In a guideline decision which will come as a comfort to workplace whistleblowers, the Employment Appeal Tribunal (EAT) has ruled that the recurring issue of whether a disclosure is ‘in the public interest’ – and thus protected by law – depends not upon some empirical formula but upon the state of mind of the employee concerned.
A branch director who worked for a leading estate agency firm had complained that the costs and liabilities of running the office had been deliberately mis-stated and that this had had a downwards impact on his bonus and those paid to 100 senior managers. An employment tribunal (ET) found that the disclosures were protected and that he had been unfairly dismissed as a result of making them.
In challenging that ruling before the EAT, the agency pointed to the requirement in Section 43B(1) of the Employment Rights Act 1996 that disclosures have to be made in the public interest in order to be protected.
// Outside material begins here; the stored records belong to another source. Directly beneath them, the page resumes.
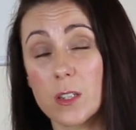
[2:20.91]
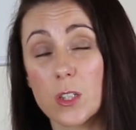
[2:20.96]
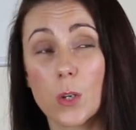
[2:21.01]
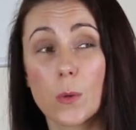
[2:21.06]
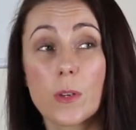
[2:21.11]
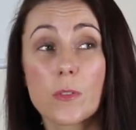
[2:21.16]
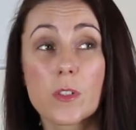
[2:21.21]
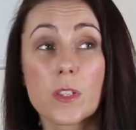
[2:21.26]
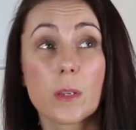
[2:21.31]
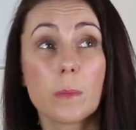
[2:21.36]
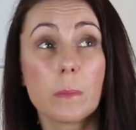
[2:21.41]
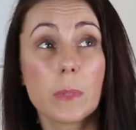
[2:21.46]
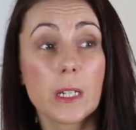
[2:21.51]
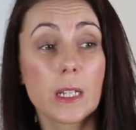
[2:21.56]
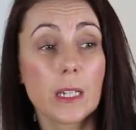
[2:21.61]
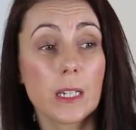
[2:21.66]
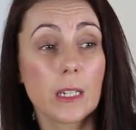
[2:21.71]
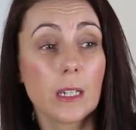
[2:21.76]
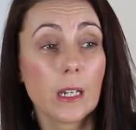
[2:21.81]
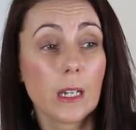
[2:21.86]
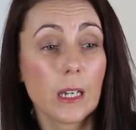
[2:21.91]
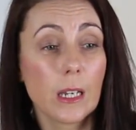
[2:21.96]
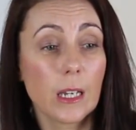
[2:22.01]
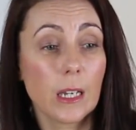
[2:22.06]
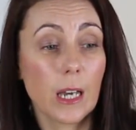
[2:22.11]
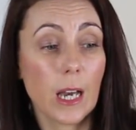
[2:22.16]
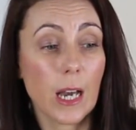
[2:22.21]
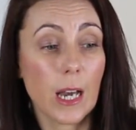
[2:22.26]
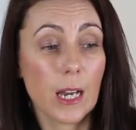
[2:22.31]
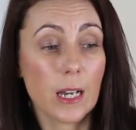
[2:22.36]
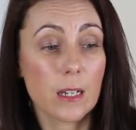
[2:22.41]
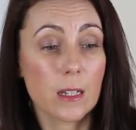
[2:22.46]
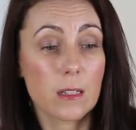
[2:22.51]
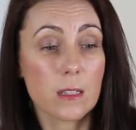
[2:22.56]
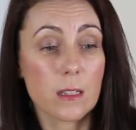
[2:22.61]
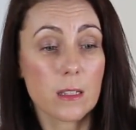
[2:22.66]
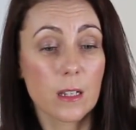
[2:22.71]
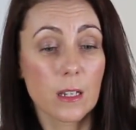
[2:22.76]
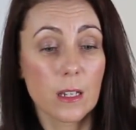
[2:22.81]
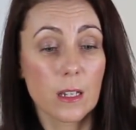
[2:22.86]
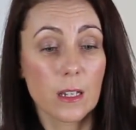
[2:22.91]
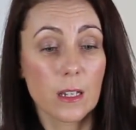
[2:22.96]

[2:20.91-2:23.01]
So if somebody has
It was submitted that the disclosures related to the personal contract of each of the 100 senior managers and so did not qualify as having been made in the public interest.
In dismissing the appeal, however, the EAT found that the public interest test could be satisfied even where the basis of the disclosure turned out to be wrong or where there was in fact no public interest in it being made. What mattered was whether the particular worker’s belief that the disclosure was in the public interest was objectively reasonable. The amount of the man’s compensation will be assessed at a later date.